Мокрый песок скрипел под копытами коня Кара-Кумуча. Его люди в очередной раз вытаскивали из воды убиенного и показывали хану, но тот угрюмо шел вперед, считая про себя только их количество. Опутанный речными водорослями, запутавшийся в осоке, из воды выглядывал последний, десятый труп. Глянул на него Кара-Кумуч, и улыбка озарила его усталое суровое лицо. Впервые после смерти сестры улыбнулся он, потому что увидел своего поверженного врага. Но горько стало на душе хану, ибо видел он перед собой мертвого, не его рукой сраженного черного кама. Казалось, что в этот миг, Кара-Кумуч смотрел на него и не видел ничего, кроме улыбки своей сестры, которая как будто пришла к нему из прошлого…

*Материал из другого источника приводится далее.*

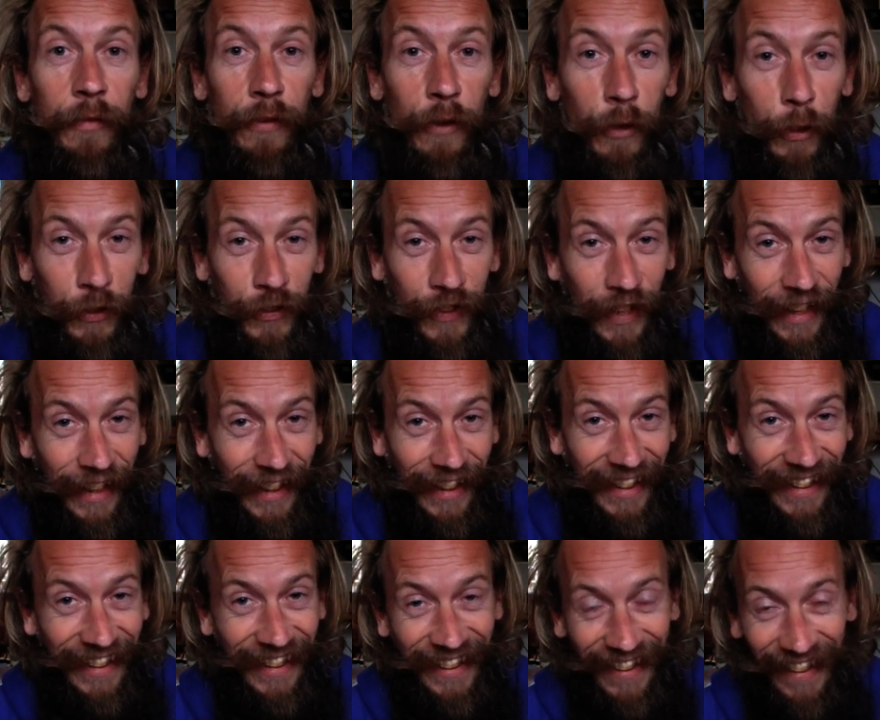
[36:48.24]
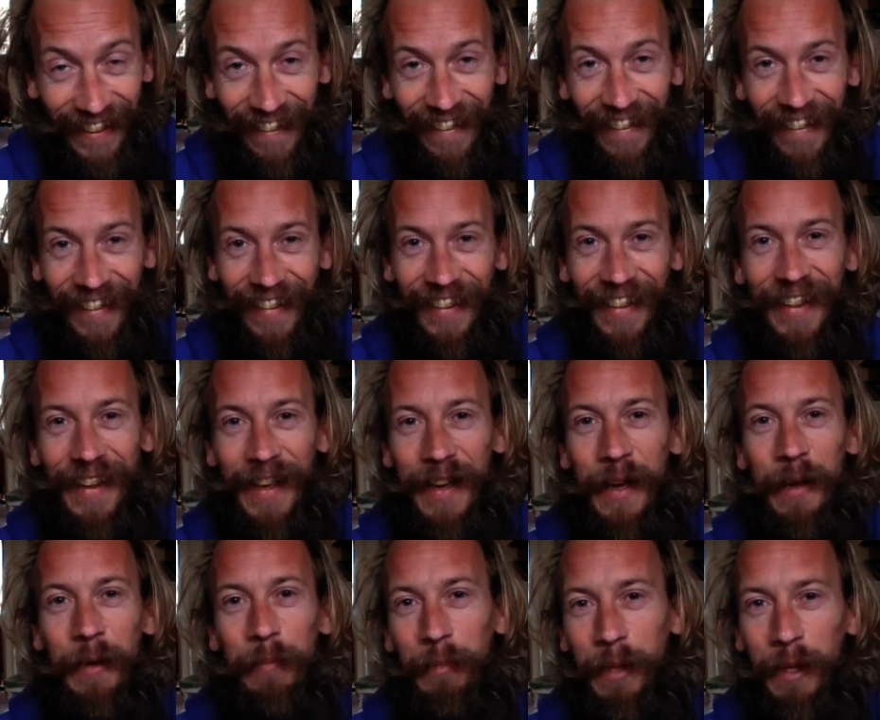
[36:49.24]
force it.
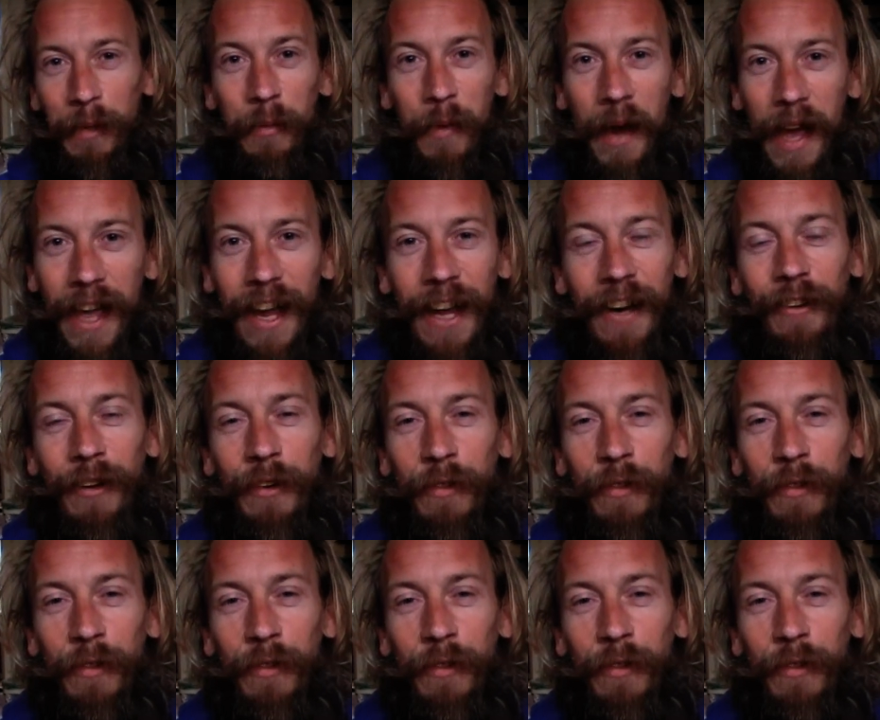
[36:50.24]
aware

Внезапно он очнулся. Гневом вспыхнуло лицо молодого половецкого хана. И тогда вспомнил он, до последнего слова вспомнил главную клятву в своей жизни. Страшный вопль раздался над рекой. Ужасен был этот крик. Застыла кровь в жилах у привыкших ко всему воинов, испуганно шарахнулись в сторону послушные половецкие кони. Вспомнил Кара-Кумуч как прошлый раз кричал над телом своей сестры, как обещал, что перережет глотку злобному черному Каму, что так и будет, что нет на свете нынче справедливости ни на земле, ни на небе… Пришло время исполнить свою клятву. Простер хан руку в сторону лежащего на песке Абаасы и повернул большой палец к верху. Тут же два воина подскочили и перевернули труп на спину, плеснули ему водой на лицо, смывая песок, и тогда увидел Кара-Кумуч ненавистный лик своего заклятого врага. Долго смотрел хан на мертвеца, затем, спешившись, наклонился над ним и коротким движением полоснул кинжалом по горлу черного кама. Хрустнул кадык, и кровь потекла из мертвого тела, окрашивая речной песок…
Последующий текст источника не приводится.